--- START ---

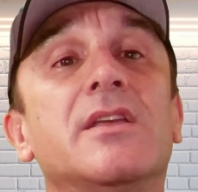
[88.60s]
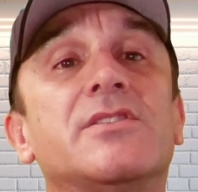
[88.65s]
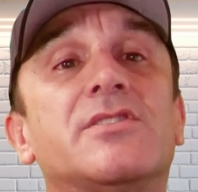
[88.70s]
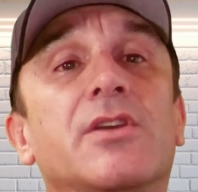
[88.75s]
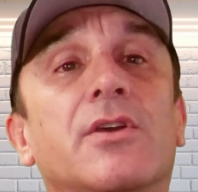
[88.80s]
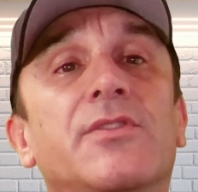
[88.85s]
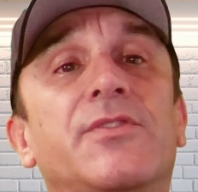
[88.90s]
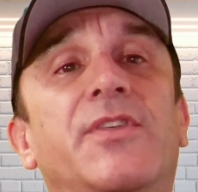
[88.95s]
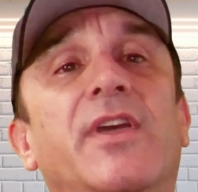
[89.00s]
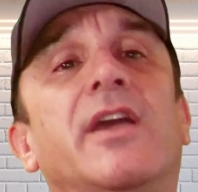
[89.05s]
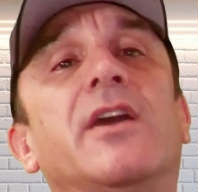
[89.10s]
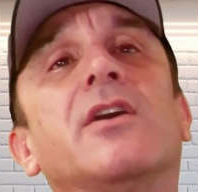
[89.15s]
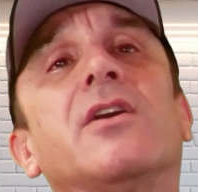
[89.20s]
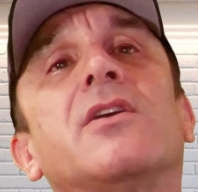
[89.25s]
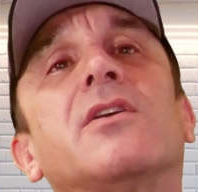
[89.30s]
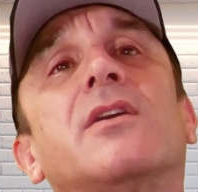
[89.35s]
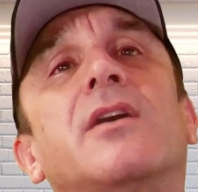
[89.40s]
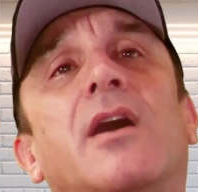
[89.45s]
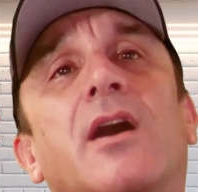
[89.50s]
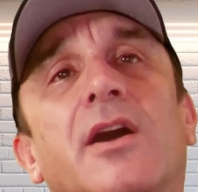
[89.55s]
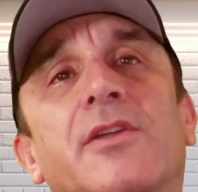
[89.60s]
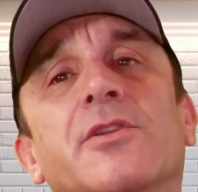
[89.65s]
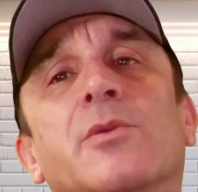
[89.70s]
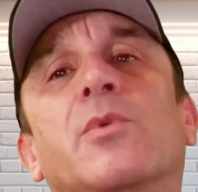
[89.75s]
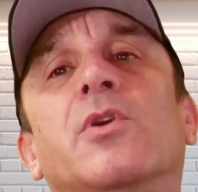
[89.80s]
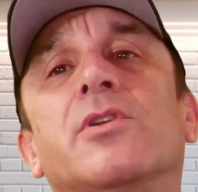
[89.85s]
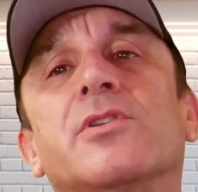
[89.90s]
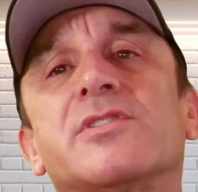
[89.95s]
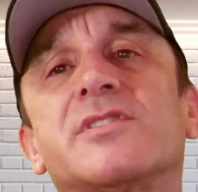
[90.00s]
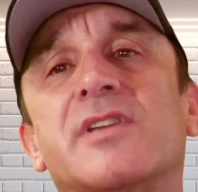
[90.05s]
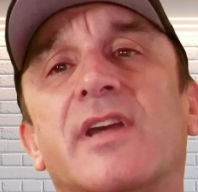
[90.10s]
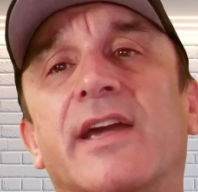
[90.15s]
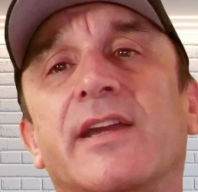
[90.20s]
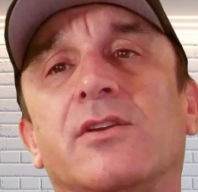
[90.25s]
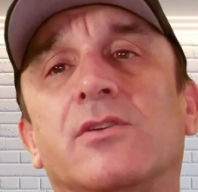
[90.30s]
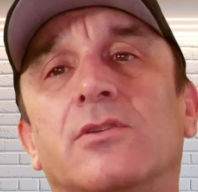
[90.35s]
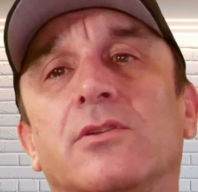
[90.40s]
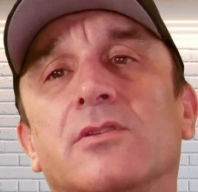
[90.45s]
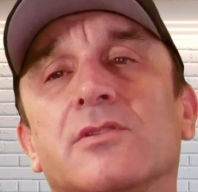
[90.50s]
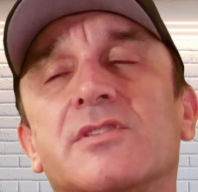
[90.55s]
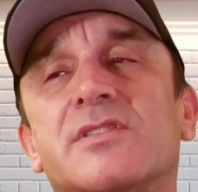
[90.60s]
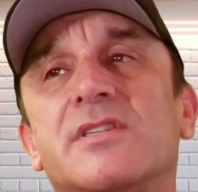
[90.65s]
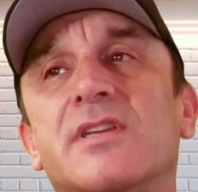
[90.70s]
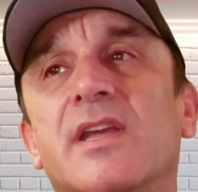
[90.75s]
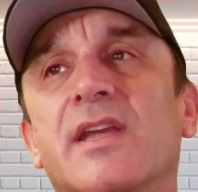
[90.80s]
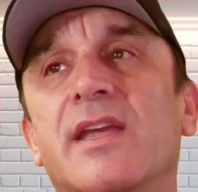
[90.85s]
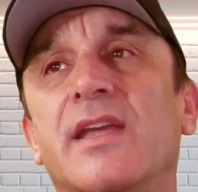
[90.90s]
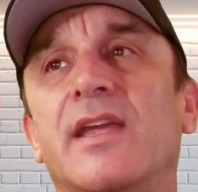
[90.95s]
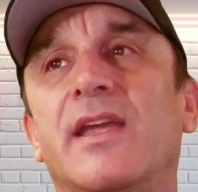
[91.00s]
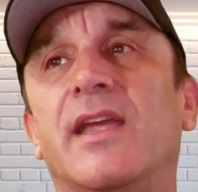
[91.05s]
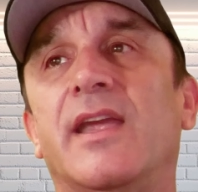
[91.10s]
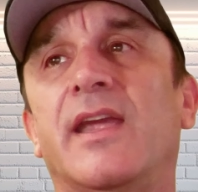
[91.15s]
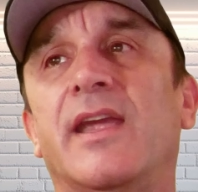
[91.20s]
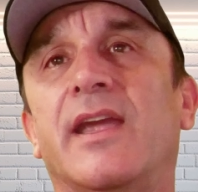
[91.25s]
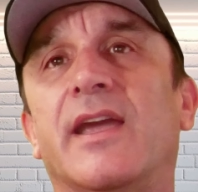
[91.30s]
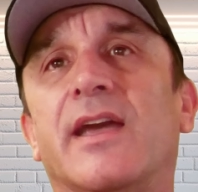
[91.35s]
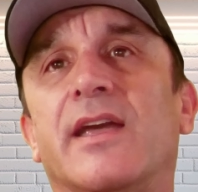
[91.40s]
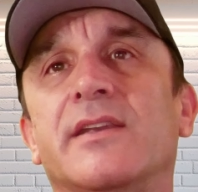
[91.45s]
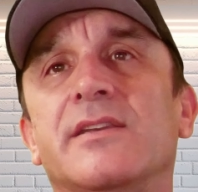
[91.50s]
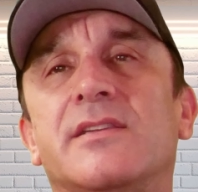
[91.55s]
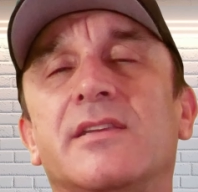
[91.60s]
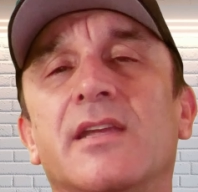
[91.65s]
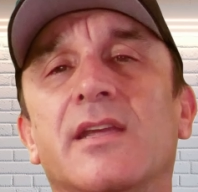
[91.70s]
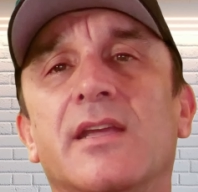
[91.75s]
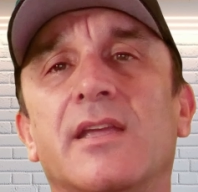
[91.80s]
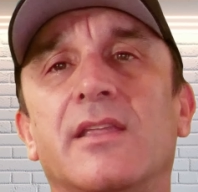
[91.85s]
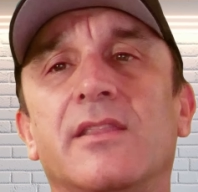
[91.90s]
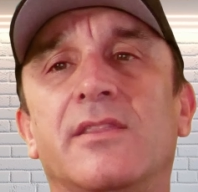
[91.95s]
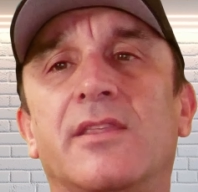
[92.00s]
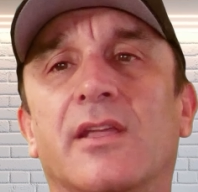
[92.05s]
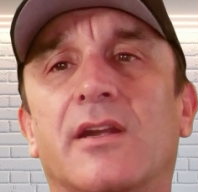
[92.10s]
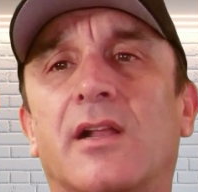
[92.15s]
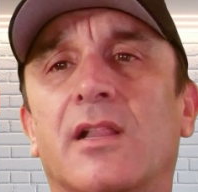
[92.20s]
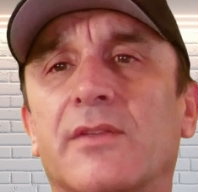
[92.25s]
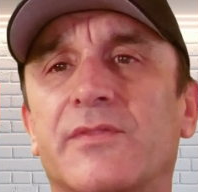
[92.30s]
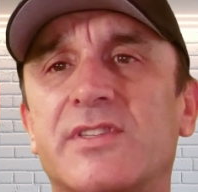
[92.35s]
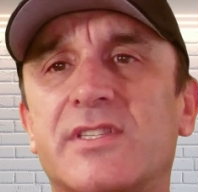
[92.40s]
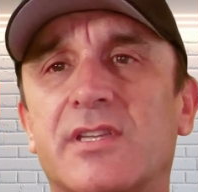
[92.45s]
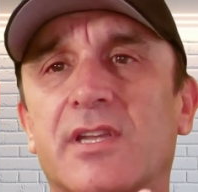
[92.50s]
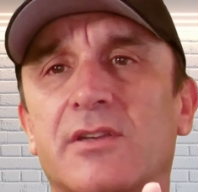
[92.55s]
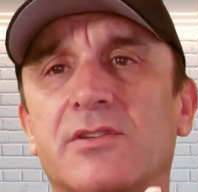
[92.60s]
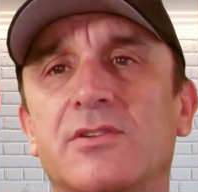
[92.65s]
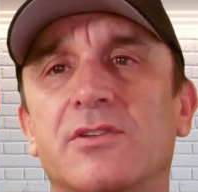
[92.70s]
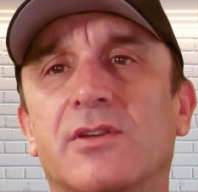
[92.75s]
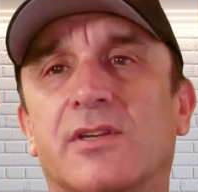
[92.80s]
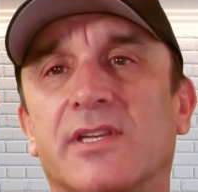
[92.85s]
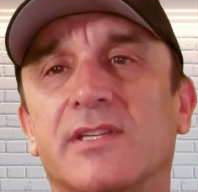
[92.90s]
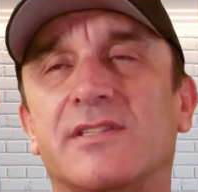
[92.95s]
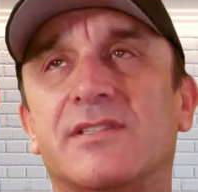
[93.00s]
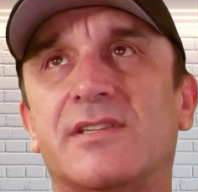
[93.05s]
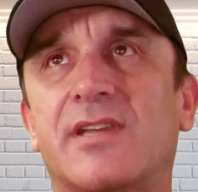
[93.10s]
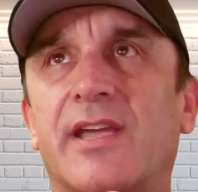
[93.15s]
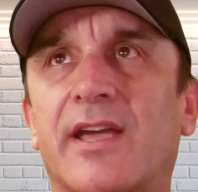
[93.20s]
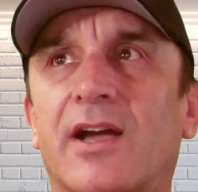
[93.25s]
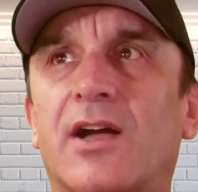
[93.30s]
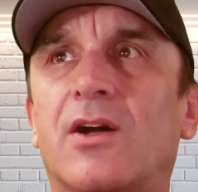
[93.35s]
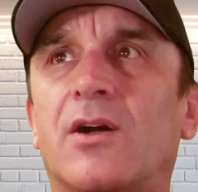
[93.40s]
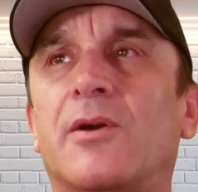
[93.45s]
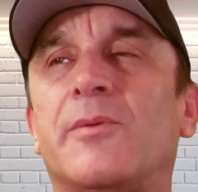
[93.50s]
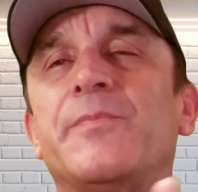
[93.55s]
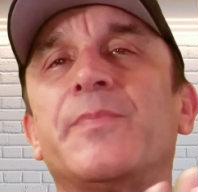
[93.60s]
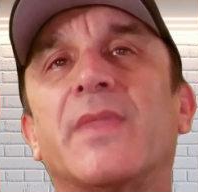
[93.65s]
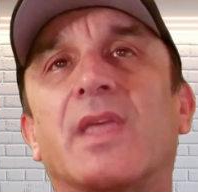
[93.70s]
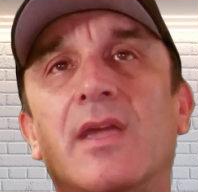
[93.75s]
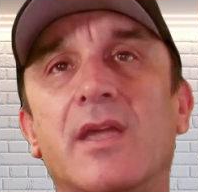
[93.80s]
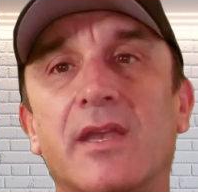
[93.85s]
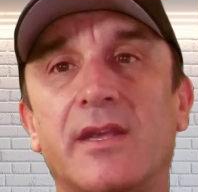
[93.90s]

So they're on their motorcycles, and then all of a sudden you can tell.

--- END ---

**Work to be completed:** Everything in the records above except the pictures is to be reproduced word for word.

**Response below:**
[88.60s]
[88.65s]
[88.70s]
[88.75s]
[88.80s]
[88.85s]
[88.90s]
[88.95s]
[89.00s]
[89.05s]
[89.10s]
[89.15s]
[89.20s]
[89.25s]
[89.30s]
[89.35s]
[89.40s]
[89.45s]
[89.50s]
[89.55s]
[89.60s]
[89.65s]
[89.70s]
[89.75s]
[89.80s]
[89.85s]
[89.90s]
[89.95s]
[90.00s]
[90.05s]
[90.10s]
[90.15s]
[90.20s]
[90.25s]
[90.30s]
[90.35s]
[90.40s]
[90.45s]
[90.50s]
[90.55s]
[90.60s]
[90.65s]
[90.70s]
[90.75s]
[90.80s]
[90.85s]
[90.90s]
[90.95s]
[91.00s]
[91.05s]
[91.10s]
[91.15s]
[91.20s]
[91.25s]
[91.30s]
[91.35s]
[91.40s]
[91.45s]
[91.50s]
[91.55s]
[91.60s]
[91.65s]
[91.70s]
[91.75s]
[91.80s]
[91.85s]
[91.90s]
[91.95s]
[92.00s]
[92.05s]
[92.10s]
[92.15s]
[92.20s]
[92.25s]
[92.30s]
[92.35s]
[92.40s]
[92.45s]
[92.50s]
[92.55s]
[92.60s]
[92.65s]
[92.70s]
[92.75s]
[92.80s]
[92.85s]
[92.90s]
[92.95s]
[93.00s]
[93.05s]
[93.10s]
[93.15s]
[93.20s]
[93.25s]
[93.30s]
[93.35s]
[93.40s]
[93.45s]
[93.50s]
[93.55s]
[93.60s]
[93.65s]
[93.70s]
[93.75s]
[93.80s]
[93.85s]
[93.90s]

So they're on their motorcycles, and then all of a sudden you can tell.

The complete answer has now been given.